╔══

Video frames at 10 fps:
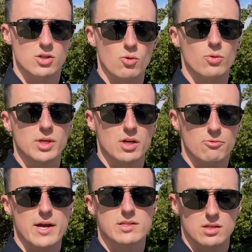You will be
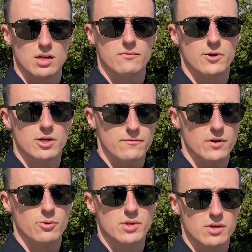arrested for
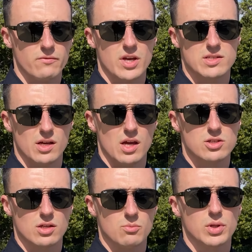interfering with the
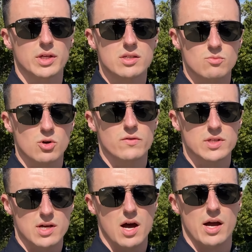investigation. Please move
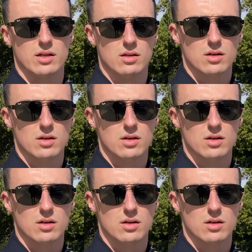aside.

╚══
╔══

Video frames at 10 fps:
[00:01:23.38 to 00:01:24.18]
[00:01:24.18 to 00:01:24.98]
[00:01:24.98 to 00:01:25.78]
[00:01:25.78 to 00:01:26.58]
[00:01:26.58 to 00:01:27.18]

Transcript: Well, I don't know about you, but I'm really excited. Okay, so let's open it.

╚══

▶ DIRECTIONS
Only the lines above starting at the line that holds "[00:01:24.18 to 00:01:24.98]" and ending at the line that holds "Transcript: Well, I" are to be repeated, exactly and in full.

▶ RESULT OF THIS TASK
[00:01:24.18 to 00:01:24.98]
[00:01:24.98 to 00:01:25.78]
[00:01:25.78 to 00:01:26.58]
[00:01:26.58 to 00:01:27.18]

Transcript: Well, I don't know about you, but I'm really excited. Okay, so let's open it.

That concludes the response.